▸ Task to carry out:
Drop the pictures, then repeat every record exactly as it stands.

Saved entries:
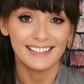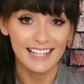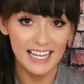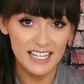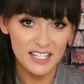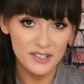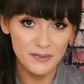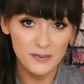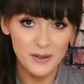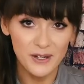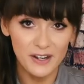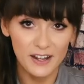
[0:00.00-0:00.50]

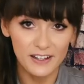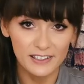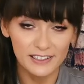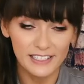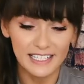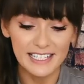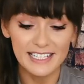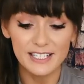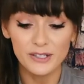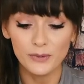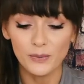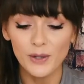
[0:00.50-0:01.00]
Last but
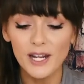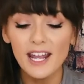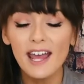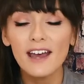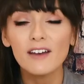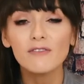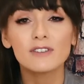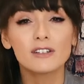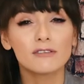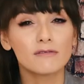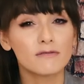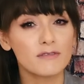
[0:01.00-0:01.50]
not least, we
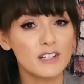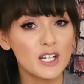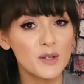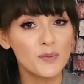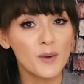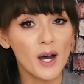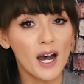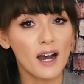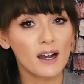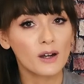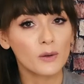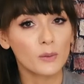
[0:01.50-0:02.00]
have the
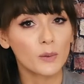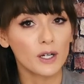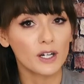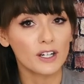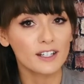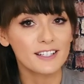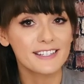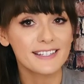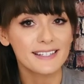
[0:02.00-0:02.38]
Reebok Work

▸ Answer to this exercise:
[0:00.00-0:00.50]

[0:00.50-0:01.00]
Last but
[0:01.00-0:01.50]
not least, we
[0:01.50-0:02.00]
have the
[0:02.00-0:02.38]
Reebok Work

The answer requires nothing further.